Los únicos sectores que han ganado con la guerra han sido los sectores industriales armamentistas de Estados Unidos, y los que han manejado el gas y el petróleo que compra Europa. Militarmente, los hechos han demostrado que Rusia y China estarían superando tecnológicamente a la OTAN y el Pentágono. 

La nueva Guerra Fría se está imponiendo y la neutralidad de los países es una opción que tendrá poco margen de maniobra.  En América Latina, Brasil, con Lula Da Silva, comienza a liderar una estrategia de mayor autonomía regional.  México, que ha sido amenazado por republicanos de EE. UU. con una intervención militar en su territorio para, supuestamente, combatir los cárteles del fentanilo, ha recibido el respaldo de China, que le ha ofrecido su apoyo frente a esa amenaza. 

El escenario es altamente complejo, con múltiples vectores encontrados. La integración regional de los Estados se ve dificultada por la intervención armada de fuerzas norteamericanas, como ha sido el caso reciente en Perú. La hipótesis de conflicto que se perfila es por el control de recursos estratégicos. Uno de ellos nos acerca al triángulo del litio, donde confluyen Chile, Bolivia y Argentina.  Este recurso valioso puede resultar un objetivo geopolítico en esta dispersión del poder mundial, lo que llama a seguir con atención lo que sigue ocurriendo minuto a minuto y que constituyen acontecimientos que nos impactarán profundamente.

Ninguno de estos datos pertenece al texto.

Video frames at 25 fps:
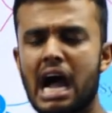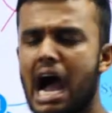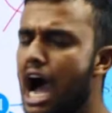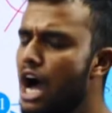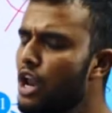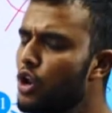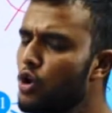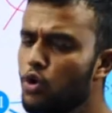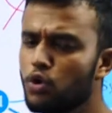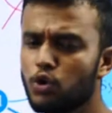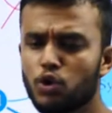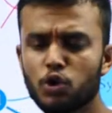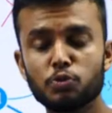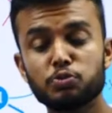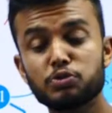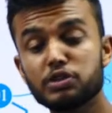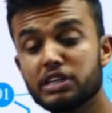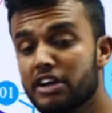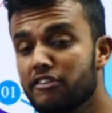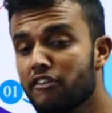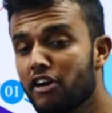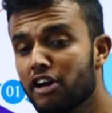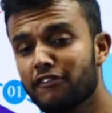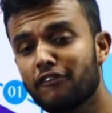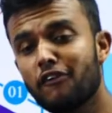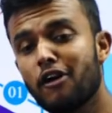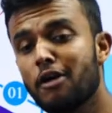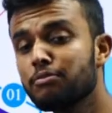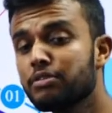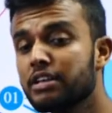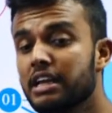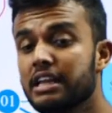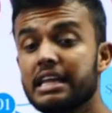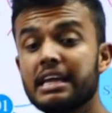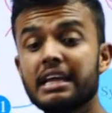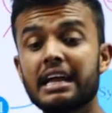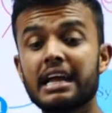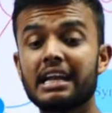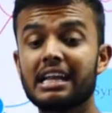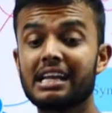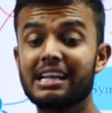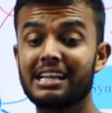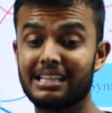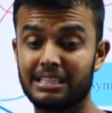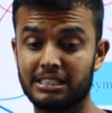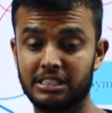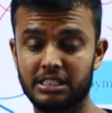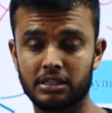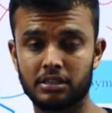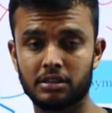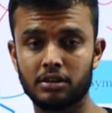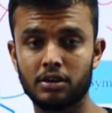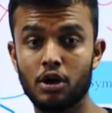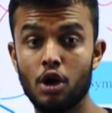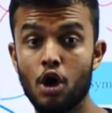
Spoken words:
Allotropes never forms any ketination.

Invitamos a establecer conversaciones sobre estos temas, que los medios oficiales, sesgados por los intereses de sus propietarios, nos ocultan o tergiversan. Levantemos la mirada más allá de los matinales, para leer, mientras sea posible, los hechos globales que determinarán nuestro futuro próximo, para así prevenir lo que pueden significar para nuestra cotidianidad. Vienen tiempos difíciles para la humanidad. Los vientos de guerra son terroríficos, pero nadie debiera esconder la cabeza como un avestruz.